[Collected data]
--- START ---

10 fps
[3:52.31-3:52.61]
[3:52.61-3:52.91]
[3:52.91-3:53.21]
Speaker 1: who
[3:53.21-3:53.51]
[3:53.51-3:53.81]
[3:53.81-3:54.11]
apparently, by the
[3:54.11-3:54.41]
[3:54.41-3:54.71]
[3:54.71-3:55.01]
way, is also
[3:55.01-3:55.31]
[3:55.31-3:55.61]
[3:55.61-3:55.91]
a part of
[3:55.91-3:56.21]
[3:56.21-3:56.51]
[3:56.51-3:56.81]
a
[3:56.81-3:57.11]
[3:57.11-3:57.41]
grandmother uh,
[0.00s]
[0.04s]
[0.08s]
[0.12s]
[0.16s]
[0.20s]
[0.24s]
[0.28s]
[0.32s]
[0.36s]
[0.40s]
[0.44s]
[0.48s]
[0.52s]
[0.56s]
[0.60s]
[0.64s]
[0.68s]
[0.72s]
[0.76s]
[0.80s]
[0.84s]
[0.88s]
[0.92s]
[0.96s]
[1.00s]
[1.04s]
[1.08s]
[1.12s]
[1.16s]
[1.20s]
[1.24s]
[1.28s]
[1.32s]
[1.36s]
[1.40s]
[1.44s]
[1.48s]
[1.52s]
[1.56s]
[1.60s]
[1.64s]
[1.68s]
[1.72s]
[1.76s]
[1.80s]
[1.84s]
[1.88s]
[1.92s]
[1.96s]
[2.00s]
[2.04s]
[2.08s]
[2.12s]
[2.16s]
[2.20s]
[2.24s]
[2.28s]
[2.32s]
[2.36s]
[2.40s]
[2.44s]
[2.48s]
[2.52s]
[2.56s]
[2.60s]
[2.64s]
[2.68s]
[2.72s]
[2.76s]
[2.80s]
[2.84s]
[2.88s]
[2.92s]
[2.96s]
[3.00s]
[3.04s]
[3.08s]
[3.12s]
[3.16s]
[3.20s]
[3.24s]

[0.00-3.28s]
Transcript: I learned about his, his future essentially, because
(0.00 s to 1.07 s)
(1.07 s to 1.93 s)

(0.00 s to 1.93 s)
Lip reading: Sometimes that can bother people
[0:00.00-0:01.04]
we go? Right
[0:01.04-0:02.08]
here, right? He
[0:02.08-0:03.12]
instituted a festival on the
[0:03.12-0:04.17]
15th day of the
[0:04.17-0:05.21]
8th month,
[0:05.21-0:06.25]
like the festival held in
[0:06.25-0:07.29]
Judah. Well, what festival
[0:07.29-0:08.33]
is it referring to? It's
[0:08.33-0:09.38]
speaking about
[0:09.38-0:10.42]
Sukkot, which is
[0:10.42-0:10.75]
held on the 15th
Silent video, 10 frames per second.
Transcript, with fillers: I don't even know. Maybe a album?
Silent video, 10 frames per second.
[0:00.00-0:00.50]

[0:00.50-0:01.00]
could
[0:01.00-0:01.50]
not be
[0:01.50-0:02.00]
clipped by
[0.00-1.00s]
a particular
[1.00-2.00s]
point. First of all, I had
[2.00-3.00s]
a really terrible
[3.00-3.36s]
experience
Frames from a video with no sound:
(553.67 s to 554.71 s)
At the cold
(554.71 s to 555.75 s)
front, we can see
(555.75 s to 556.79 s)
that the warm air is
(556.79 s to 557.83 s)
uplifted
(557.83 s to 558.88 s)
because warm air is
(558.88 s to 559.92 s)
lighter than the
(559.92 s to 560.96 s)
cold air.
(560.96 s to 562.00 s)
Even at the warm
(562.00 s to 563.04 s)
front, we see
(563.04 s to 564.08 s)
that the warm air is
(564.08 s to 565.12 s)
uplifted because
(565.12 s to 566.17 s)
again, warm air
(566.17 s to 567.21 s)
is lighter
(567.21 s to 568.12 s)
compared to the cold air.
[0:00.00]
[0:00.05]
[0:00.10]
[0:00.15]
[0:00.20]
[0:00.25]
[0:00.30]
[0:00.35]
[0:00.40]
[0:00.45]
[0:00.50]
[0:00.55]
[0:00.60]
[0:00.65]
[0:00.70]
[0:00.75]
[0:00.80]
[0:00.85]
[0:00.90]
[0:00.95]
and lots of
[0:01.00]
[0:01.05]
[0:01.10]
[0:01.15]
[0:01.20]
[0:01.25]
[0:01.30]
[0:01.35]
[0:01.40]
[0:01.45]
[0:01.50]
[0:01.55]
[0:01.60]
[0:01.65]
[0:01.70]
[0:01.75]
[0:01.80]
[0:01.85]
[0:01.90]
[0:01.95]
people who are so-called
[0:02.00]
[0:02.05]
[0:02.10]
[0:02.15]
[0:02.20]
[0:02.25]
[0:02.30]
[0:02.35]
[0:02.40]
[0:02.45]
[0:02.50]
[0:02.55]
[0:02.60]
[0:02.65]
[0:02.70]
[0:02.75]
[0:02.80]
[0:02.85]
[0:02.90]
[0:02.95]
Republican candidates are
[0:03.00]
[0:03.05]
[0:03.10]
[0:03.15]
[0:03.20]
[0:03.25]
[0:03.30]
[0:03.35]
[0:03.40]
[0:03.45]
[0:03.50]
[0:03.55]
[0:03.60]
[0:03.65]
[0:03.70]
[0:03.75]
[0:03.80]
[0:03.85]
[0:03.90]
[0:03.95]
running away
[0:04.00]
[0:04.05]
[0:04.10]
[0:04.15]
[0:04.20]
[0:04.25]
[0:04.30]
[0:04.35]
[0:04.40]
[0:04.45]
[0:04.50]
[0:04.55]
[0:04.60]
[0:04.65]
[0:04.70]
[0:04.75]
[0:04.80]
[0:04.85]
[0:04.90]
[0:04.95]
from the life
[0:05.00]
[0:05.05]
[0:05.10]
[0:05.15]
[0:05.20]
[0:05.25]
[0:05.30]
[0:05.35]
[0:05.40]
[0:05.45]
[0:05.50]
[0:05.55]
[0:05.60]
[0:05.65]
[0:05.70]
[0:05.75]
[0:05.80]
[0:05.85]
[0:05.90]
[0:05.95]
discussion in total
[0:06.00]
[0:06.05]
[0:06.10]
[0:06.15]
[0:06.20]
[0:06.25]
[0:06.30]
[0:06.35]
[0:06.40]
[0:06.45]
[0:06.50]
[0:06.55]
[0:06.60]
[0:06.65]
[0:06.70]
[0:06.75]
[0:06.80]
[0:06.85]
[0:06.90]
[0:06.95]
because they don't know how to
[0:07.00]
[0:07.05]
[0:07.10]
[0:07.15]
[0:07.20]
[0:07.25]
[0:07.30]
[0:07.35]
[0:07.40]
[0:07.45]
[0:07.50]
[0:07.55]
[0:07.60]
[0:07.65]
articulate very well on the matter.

--- END ---

### Instructions to follow
Print the records again in full, exactly as they appear above.

### Task answer
10 fps
[3:52.31-3:52.61]
[3:52.61-3:52.91]
[3:52.91-3:53.21]
Speaker 1: who
[3:53.21-3:53.51]
[3:53.51-3:53.81]
[3:53.81-3:54.11]
apparently, by the
[3:54.11-3:54.41]
[3:54.41-3:54.71]
[3:54.71-3:55.01]
way, is also
[3:55.01-3:55.31]
[3:55.31-3:55.61]
[3:55.61-3:55.91]
a part of
[3:55.91-3:56.21]
[3:56.21-3:56.51]
[3:56.51-3:56.81]
a
[3:56.81-3:57.11]
[3:57.11-3:57.41]
grandmother uh,
[0.00s]
[0.04s]
[0.08s]
[0.12s]
[0.16s]
[0.20s]
[0.24s]
[0.28s]
[0.32s]
[0.36s]
[0.40s]
[0.44s]
[0.48s]
[0.52s]
[0.56s]
[0.60s]
[0.64s]
[0.68s]
[0.72s]
[0.76s]
[0.80s]
[0.84s]
[0.88s]
[0.92s]
[0.96s]
[1.00s]
[1.04s]
[1.08s]
[1.12s]
[1.16s]
[1.20s]
[1.24s]
[1.28s]
[1.32s]
[1.36s]
[1.40s]
[1.44s]
[1.48s]
[1.52s]
[1.56s]
[1.60s]
[1.64s]
[1.68s]
[1.72s]
[1.76s]
[1.80s]
[1.84s]
[1.88s]
[1.92s]
[1.96s]
[2.00s]
[2.04s]
[2.08s]
[2.12s]
[2.16s]
[2.20s]
[2.24s]
[2.28s]
[2.32s]
[2.36s]
[2.40s]
[2.44s]
[2.48s]
[2.52s]
[2.56s]
[2.60s]
[2.64s]
[2.68s]
[2.72s]
[2.76s]
[2.80s]
[2.84s]
[2.88s]
[2.92s]
[2.96s]
[3.00s]
[3.04s]
[3.08s]
[3.12s]
[3.16s]
[3.20s]
[3.24s]

[0.00-3.28s]
Transcript: I learned about his, his future essentially, because
(0.00 s to 1.07 s)
(1.07 s to 1.93 s)

(0.00 s to 1.93 s)
Lip reading: Sometimes that can bother people
[0:00.00-0:01.04]
we go? Right
[0:01.04-0:02.08]
here, right? He
[0:02.08-0:03.12]
instituted a festival on the
[0:03.12-0:04.17]
15th day of the
[0:04.17-0:05.21]
8th month,
[0:05.21-0:06.25]
like the festival held in
[0:06.25-0:07.29]
Judah. Well, what festival
[0:07.29-0:08.33]
is it referring to? It's
[0:08.33-0:09.38]
speaking about
[0:09.38-0:10.42]
Sukkot, which is
[0:10.42-0:10.75]
held on the 15th
Silent video, 10 frames per second.
Transcript, with fillers: I don't even know. Maybe a album?
Silent video, 10 frames per second.
[0:00.00-0:00.50]

[0:00.50-0:01.00]
could
[0:01.00-0:01.50]
not be
[0:01.50-0:02.00]
clipped by
[0.00-1.00s]
a particular
[1.00-2.00s]
point. First of all, I had
[2.00-3.00s]
a really terrible
[3.00-3.36s]
experience
Frames from a video with no sound:
(553.67 s to 554.71 s)
At the cold
(554.71 s to 555.75 s)
front, we can see
(555.75 s to 556.79 s)
that the warm air is
(556.79 s to 557.83 s)
uplifted
(557.83 s to 558.88 s)
because warm air is
(558.88 s to 559.92 s)
lighter than the
(559.92 s to 560.96 s)
cold air.
(560.96 s to 562.00 s)
Even at the warm
(562.00 s to 563.04 s)
front, we see
(563.04 s to 564.08 s)
that the warm air is
(564.08 s to 565.12 s)
uplifted because
(565.12 s to 566.17 s)
again, warm air
(566.17 s to 567.21 s)
is lighter
(567.21 s to 568.12 s)
compared to the cold air.
[0:00.00]
[0:00.05]
[0:00.10]
[0:00.15]
[0:00.20]
[0:00.25]
[0:00.30]
[0:00.35]
[0:00.40]
[0:00.45]
[0:00.50]
[0:00.55]
[0:00.60]
[0:00.65]
[0:00.70]
[0:00.75]
[0:00.80]
[0:00.85]
[0:00.90]
[0:00.95]
and lots of
[0:01.00]
[0:01.05]
[0:01.10]
[0:01.15]
[0:01.20]
[0:01.25]
[0:01.30]
[0:01.35]
[0:01.40]
[0:01.45]
[0:01.50]
[0:01.55]
[0:01.60]
[0:01.65]
[0:01.70]
[0:01.75]
[0:01.80]
[0:01.85]
[0:01.90]
[0:01.95]
people who are so-called
[0:02.00]
[0:02.05]
[0:02.10]
[0:02.15]
[0:02.20]
[0:02.25]
[0:02.30]
[0:02.35]
[0:02.40]
[0:02.45]
[0:02.50]
[0:02.55]
[0:02.60]
[0:02.65]
[0:02.70]
[0:02.75]
[0:02.80]
[0:02.85]
[0:02.90]
[0:02.95]
Republican candidates are
[0:03.00]
[0:03.05]
[0:03.10]
[0:03.15]
[0:03.20]
[0:03.25]
[0:03.30]
[0:03.35]
[0:03.40]
[0:03.45]
[0:03.50]
[0:03.55]
[0:03.60]
[0:03.65]
[0:03.70]
[0:03.75]
[0:03.80]
[0:03.85]
[0:03.90]
[0:03.95]
running away
[0:04.00]
[0:04.05]
[0:04.10]
[0:04.15]
[0:04.20]
[0:04.25]
[0:04.30]
[0:04.35]
[0:04.40]
[0:04.45]
[0:04.50]
[0:04.55]
[0:04.60]
[0:04.65]
[0:04.70]
[0:04.75]
[0:04.80]
[0:04.85]
[0:04.90]
[0:04.95]
from the life
[0:05.00]
[0:05.05]
[0:05.10]
[0:05.15]
[0:05.20]
[0:05.25]
[0:05.30]
[0:05.35]
[0:05.40]
[0:05.45]
[0:05.50]
[0:05.55]
[0:05.60]
[0:05.65]
[0:05.70]
[0:05.75]
[0:05.80]
[0:05.85]
[0:05.90]
[0:05.95]
discussion in total
[0:06.00]
[0:06.05]
[0:06.10]
[0:06.15]
[0:06.20]
[0:06.25]
[0:06.30]
[0:06.35]
[0:06.40]
[0:06.45]
[0:06.50]
[0:06.55]
[0:06.60]
[0:06.65]
[0:06.70]
[0:06.75]
[0:06.80]
[0:06.85]
[0:06.90]
[0:06.95]
because they don't know how to
[0:07.00]
[0:07.05]
[0:07.10]
[0:07.15]
[0:07.20]
[0:07.25]
[0:07.30]
[0:07.35]
[0:07.40]
[0:07.45]
[0:07.50]
[0:07.55]
[0:07.60]
[0:07.65]
articulate very well on the matter.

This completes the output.